Embed the generated music descriptions with a LAION CLAP text encoder.
Index the text embeddings for nearest neighbor retrieval with FAISS.
Use the corresponding audio encoder to embed an audio example.
Use the audio embedding as search query for retrieving text embeddings.

Could this simple method produce reasonable audio captions?

In [1]:

pip install -q datasets faiss-cpu

In [2]:

import torch
import faiss
import transformers
import datasets
import polars as pl
import librosa as lr
import numpy as np
import tqdm.auto as tqdm
import seaborn as sns

# Configure plotting.
pl.Config.set_fmt_str_lengths(256)
sns.set_style("ticks")
sns.set_theme("notebook")

# Download some example audio files.
dataset = datasets.load_dataset("marsyas/gtzan", trust_remote_code=True)

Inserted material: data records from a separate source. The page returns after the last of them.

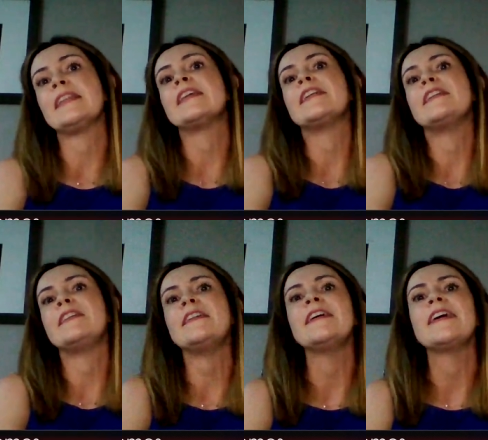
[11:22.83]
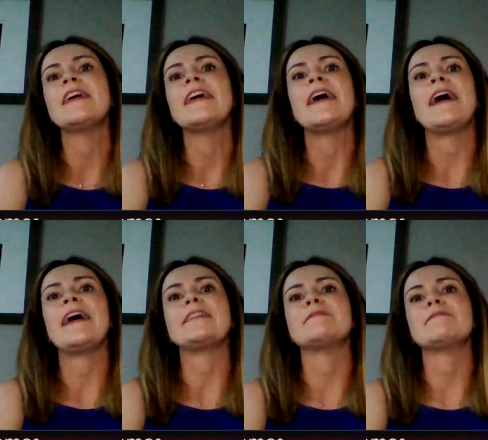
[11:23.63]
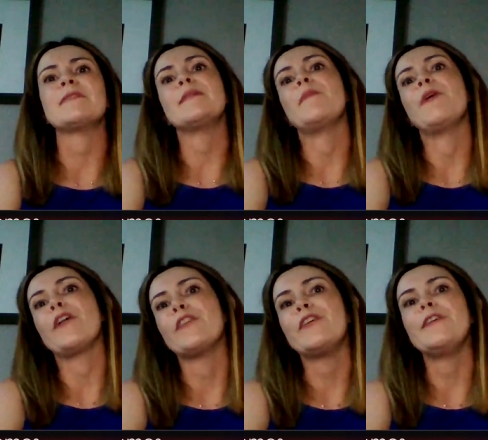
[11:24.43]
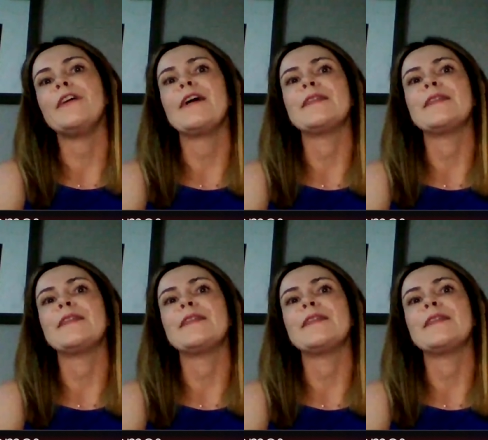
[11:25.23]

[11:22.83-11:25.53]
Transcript: leader and as a mother.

# Download a pretrained text generation model.
text_generator = transformers.pipeline(
    task="text-generation",
    model="meta-llama/Llama-3.2-1B-Instruct",
    torch_dtype=torch.bfloat16,
    device_map="auto",
)

# Download a pretrained CLAP model.
clap_model = transformers.ClapModel.from_pretrained("laion/larger_clap_general")
clap_processor = transformers.ClapProcessor.from_pretrained("laion/larger_clap_general")

Device set to use cuda:0

In [6]:

descriptions = pl.read_parquet("music_descriptions.parquet")
descriptions

Out[6]:

shape: (100, 1)

generated_text
str
"The piece I'm describing is a hauntingly beautiful electronic pop track that blends elements of ambient, synth-pop, and indie electronic music. It begins with a delicate"
"This piece of music has a prominent, pulsing electronic beat, accompanied by the thumping bassline of a drum machine. The synths provide a bright,"
"The piece I'm describing is a blend of electronic dance music and hip-hop, with a prominent bassline and driving beat. The instrumentation features a combination of synthes"
"The piece in question is a fusion of electronic and rock elements, featuring a prominent bass line, driving drum patterns, and intricate synthesizer work. The instrumentation is"
"This piece of music is a blend of indie rock and electronic elements. It begins with a driving beat, accompanied by the prominent use of synthesizers and a puls"
…
"Imagine a mesmerizing piece of music that combines elements of electronic dance music, indie rock, and world music. The sound is a dynamic blend of pulsating syn"
"Imagine a contemporary electronic dance track with a haunting, atmospheric quality. The foundation is provided by a prominent bassline, driving a rhythmic pattern that's both driving"
"This piece of music is a high-energy electronic dance track. It features a prominent synthesizer riff, often accompanied by a driving kick drum and energetic percussion. The"
"The piece I've chosen is a 2010 electronic dance track by Swedish DJ, Avicii. This song has a typical electronic dance music (ED"
"This piece of music is a fusion of electronic and orchestral elements, featuring a prominent synthesizer as the main instrument. It begins with a soft, pulsing"

In [4]:

# Load existing descriptions.
try:
    descriptions = pl.read_parquet("music_descriptions.parquet")
except FileNotFoundError:
    pass

# Generate a lot of music descriptions.
messages = [
    {"role": "system", "content": "You are a music reviewer who is specific, brief and accurate. You work with helping people find music."},
    {"role": "user", "content": "Imagine any random piece of popular music and describe how it sounds in passive voice. Mention instruments, genres and vibes. Don't mention titles or artists."},
]
for _ in tqdm.trange(100, desc="Generating descriptions"):
    descriptions = text_generator(
        messages,
        num_return_sequences=100,
        return_full_text=False,
        do_sample=True,
        num_beams=1,
        max_new_tokens=32,
    )


descriptions = pl.DataFrame(descriptions)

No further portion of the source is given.